• **TASK OBJECTIVE**
A copy is needed of each line in the records that has the word "second".

++++ ENTRIES PROVIDED ++++

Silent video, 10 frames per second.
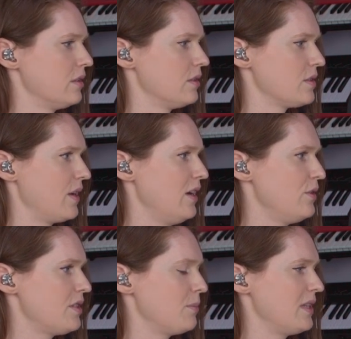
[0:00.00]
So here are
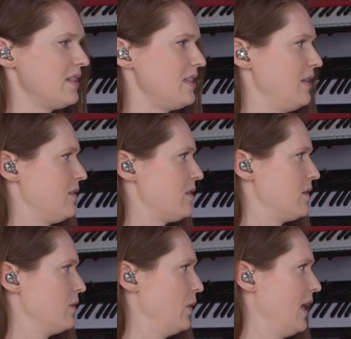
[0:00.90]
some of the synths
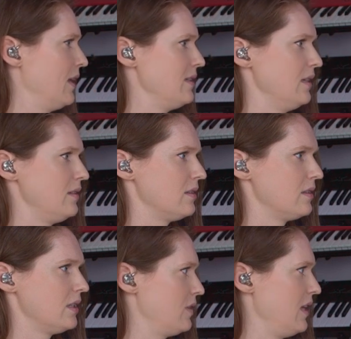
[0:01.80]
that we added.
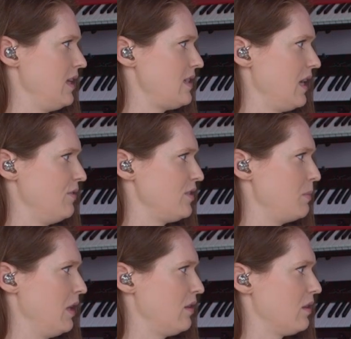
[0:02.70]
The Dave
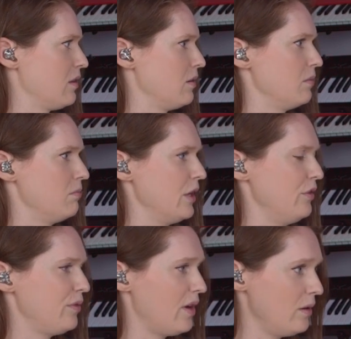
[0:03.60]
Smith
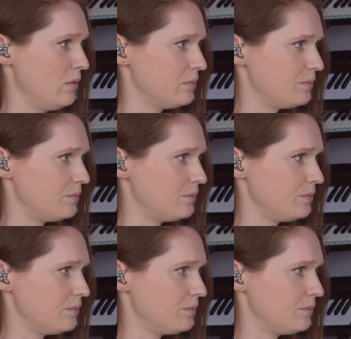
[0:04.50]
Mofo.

++++
++++ ENTRIES PROVIDED ++++

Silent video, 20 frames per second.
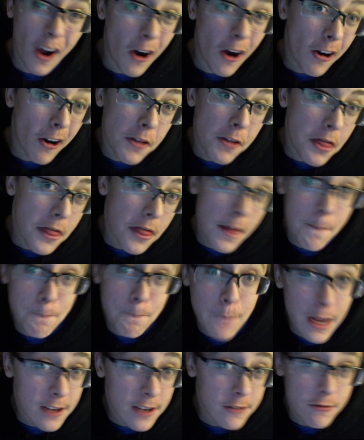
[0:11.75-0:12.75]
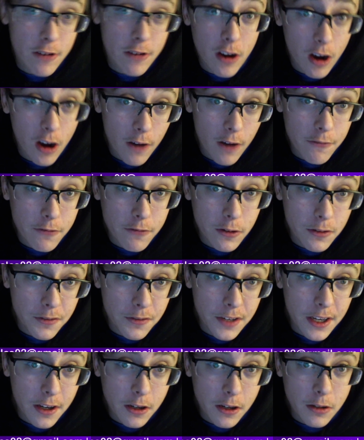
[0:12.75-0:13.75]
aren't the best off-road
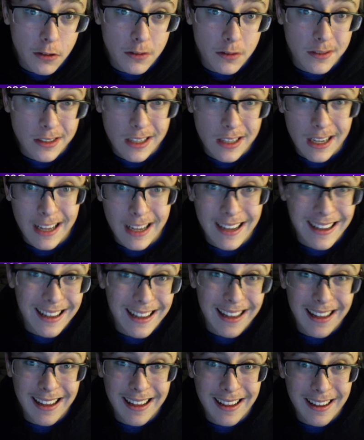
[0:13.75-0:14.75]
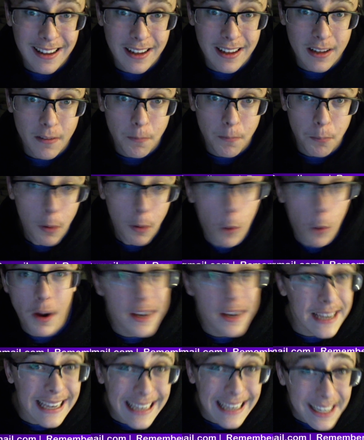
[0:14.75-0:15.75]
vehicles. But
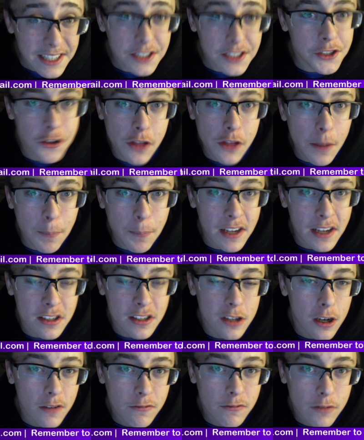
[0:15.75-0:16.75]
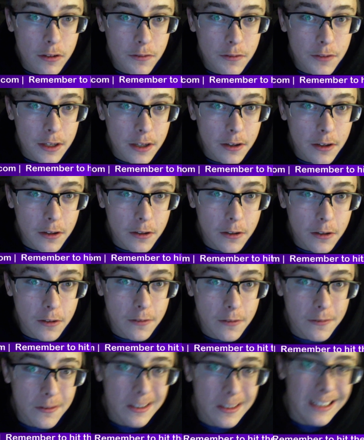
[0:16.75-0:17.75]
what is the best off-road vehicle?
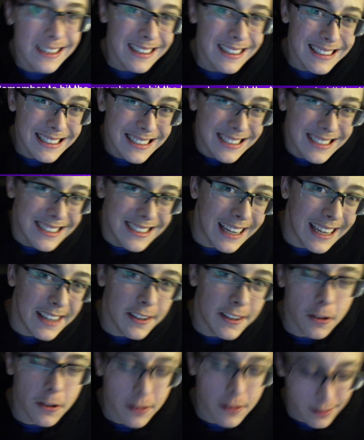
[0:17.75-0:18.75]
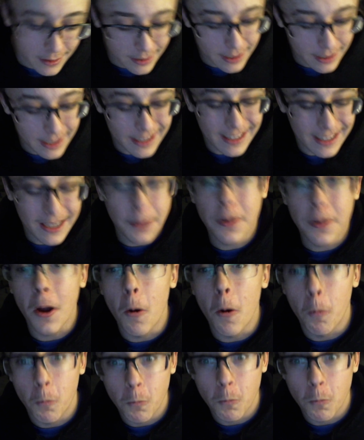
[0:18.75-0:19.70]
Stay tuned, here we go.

++++

• **ANSWER SPACE**
Silent video, 10 frames per second.
Silent video, 20 frames per second.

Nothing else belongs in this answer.